Впереди ещё долгая, тщательная работа. Но можно быть уверенным в том, что она завершится успехом. Опытные, знающие, упорные люди занимаются этим благородным и важным делом.

…Так редчайший документ, обнаруженный в античном склепе, оказался не только драгоценной реликвией прошлого, но и не менее ценным свидетельством братской дружбы и взаимопомощи учёных социалистических стран.

ТАЙНА ЧЕРНОГО ГОРОДА

Сразу, как только мы переехали мост, ухабистая дорога резко и круто, под углом градусов в тридцать, взмыла кверху. Наш новый шофёр остановил машину и с недоумением посмотрел на меня.

— Давай, Саша! — Донёсся из кузова голос Павла. — Включай передок. Не стесняйся!

Саша машинально завел мотор, а потом, спохватившись опасливо спросил:

— А ещё покруче дороги нет?

— Это единственная. Мы по ней не первый год ездим.

А что, страшно?

— Да нет, — с достоинством ответил Саша. — Просто на дорогу не похожа.

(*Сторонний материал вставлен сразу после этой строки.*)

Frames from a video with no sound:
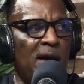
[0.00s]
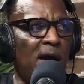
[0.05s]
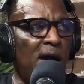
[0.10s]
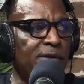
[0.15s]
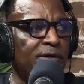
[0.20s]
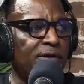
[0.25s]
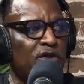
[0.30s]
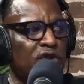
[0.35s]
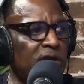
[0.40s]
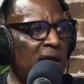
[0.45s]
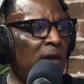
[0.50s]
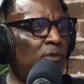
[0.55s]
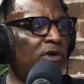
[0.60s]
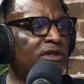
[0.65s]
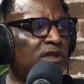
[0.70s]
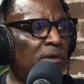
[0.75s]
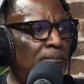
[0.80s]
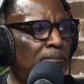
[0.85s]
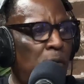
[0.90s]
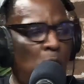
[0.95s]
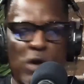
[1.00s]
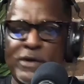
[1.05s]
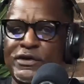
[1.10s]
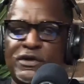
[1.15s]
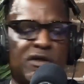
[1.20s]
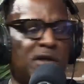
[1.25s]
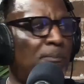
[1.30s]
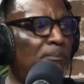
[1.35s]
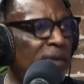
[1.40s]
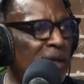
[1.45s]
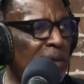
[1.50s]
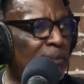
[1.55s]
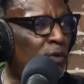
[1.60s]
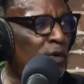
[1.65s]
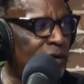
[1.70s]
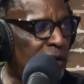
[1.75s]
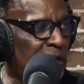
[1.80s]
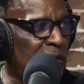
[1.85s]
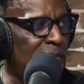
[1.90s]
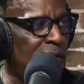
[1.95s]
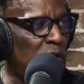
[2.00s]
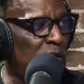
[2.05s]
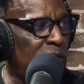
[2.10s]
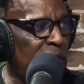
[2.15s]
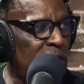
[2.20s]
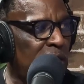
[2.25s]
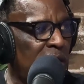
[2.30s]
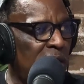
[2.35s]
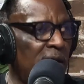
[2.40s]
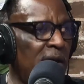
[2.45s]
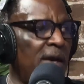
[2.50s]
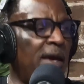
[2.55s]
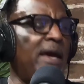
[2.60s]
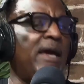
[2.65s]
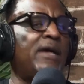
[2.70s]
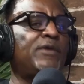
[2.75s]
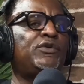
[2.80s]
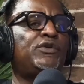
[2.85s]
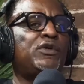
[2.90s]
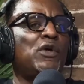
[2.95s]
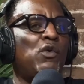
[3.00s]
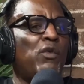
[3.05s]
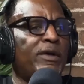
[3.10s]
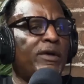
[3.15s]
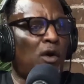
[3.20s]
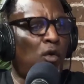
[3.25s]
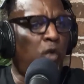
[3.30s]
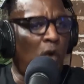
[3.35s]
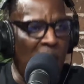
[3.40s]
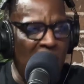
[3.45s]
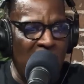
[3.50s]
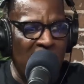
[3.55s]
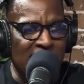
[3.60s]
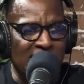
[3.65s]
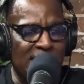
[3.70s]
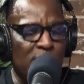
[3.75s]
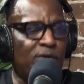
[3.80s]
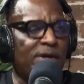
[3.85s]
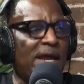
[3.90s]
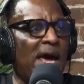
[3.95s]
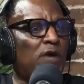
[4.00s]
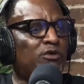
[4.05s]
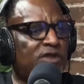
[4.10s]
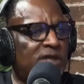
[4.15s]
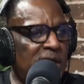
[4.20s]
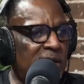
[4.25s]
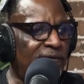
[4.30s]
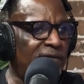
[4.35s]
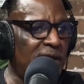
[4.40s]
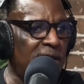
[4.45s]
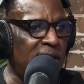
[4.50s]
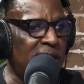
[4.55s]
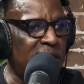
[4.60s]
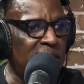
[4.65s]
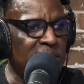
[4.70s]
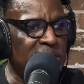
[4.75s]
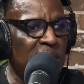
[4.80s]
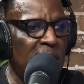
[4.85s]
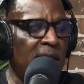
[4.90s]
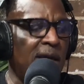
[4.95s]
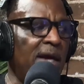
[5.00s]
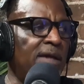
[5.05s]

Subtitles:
understand what's important to the people in the community and do it quietly without TVs,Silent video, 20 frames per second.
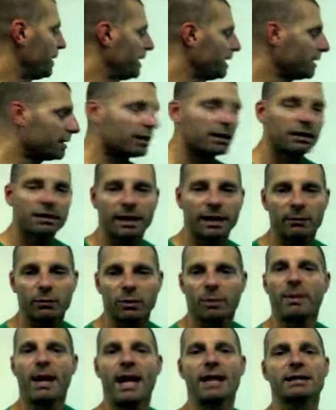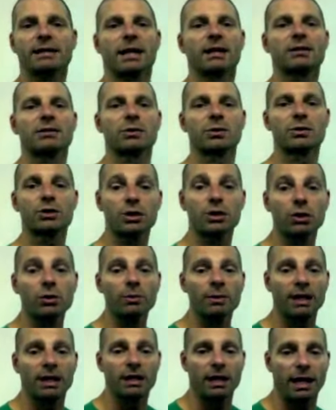Rest 1 minute. Then we're back
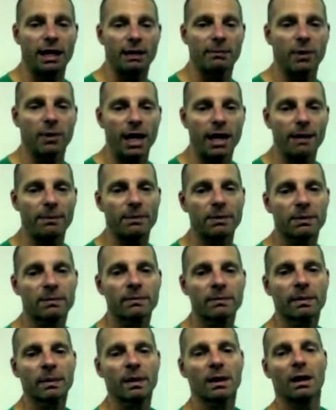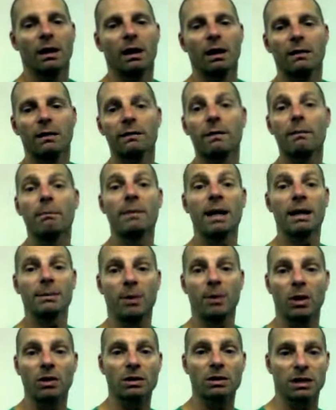down to a 2-minute AMRAP
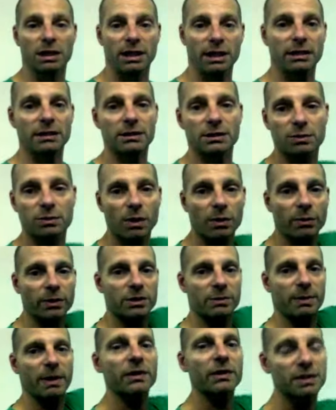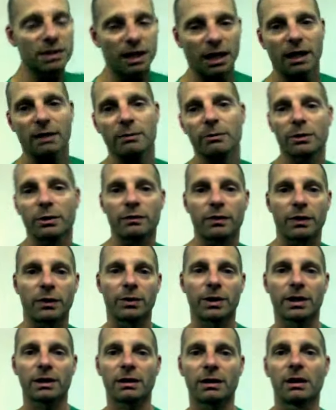of med ball cleans, what we spent the
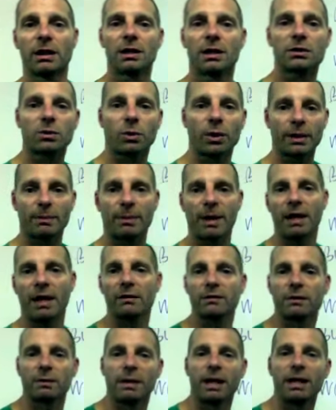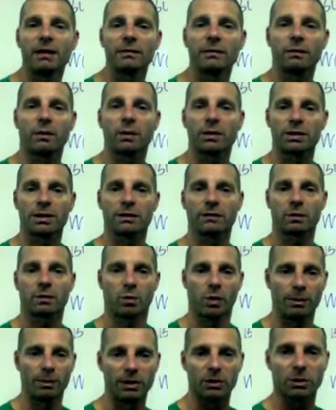time reviewing. 20 pound for
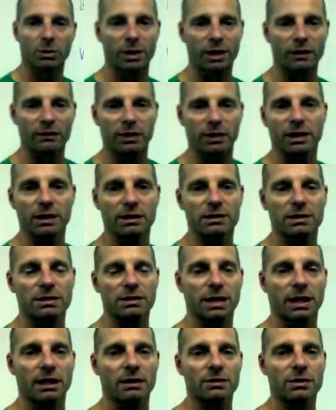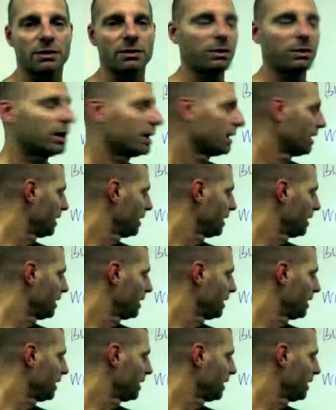men, 14 for women, or whatever you need to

Он и в самом деле включил дополнительную передачу, и наш «ГАЗ–63», рыча, полез по узкой, пробитой в коренном берегу дороге все выше и выше, все круче и круче. А вокруг, раздвигая каменный занавес оврага, разворачивалась никогда не надоедавшая нам панорама: медное, извивающееся тело Днестра, рассечённое узким лезвием моста, белоснежные громады известкового карьера, под которыми висят серые облака взрывов, просвечивающие сквозь густую зелень синие и белые коробочки домов, тонкая блестящая нитка железной дороги на дне оврага.

Но вот машина тяжело перевалила через последнюю кручу. Четырёхсотметровый подъем остался позади, и мы въехали на коренной берег.

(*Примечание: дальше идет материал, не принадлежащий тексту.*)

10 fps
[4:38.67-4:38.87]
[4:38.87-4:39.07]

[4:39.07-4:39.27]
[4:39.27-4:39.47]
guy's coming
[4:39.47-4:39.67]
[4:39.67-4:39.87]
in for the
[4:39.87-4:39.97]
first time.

Саша заметно повеселел, да и машина легко и быстро покатила по ровному плато среди кукурузных и табачных полей.

Затем ландшафт снова изменился. Низкие, пологие холмы, узкие лощины, разбегающиеся в разные стороны и снова слипающиеся друг с другом. Слева показался темно–зелёный Алчедарский лес. Он плавно спускался с холмов к полевой дороге. Видна была густая тень под кронами вековых дубов и буков. От этого, казалось, стало прохладнее. Повеяло свежестью и острым, горьким запахом опавшей листвы. Даже сам воздух, такой безжизненно раскалённый, пыльный, нейтральный на берегу, стал пахучим, плотным и ёмким.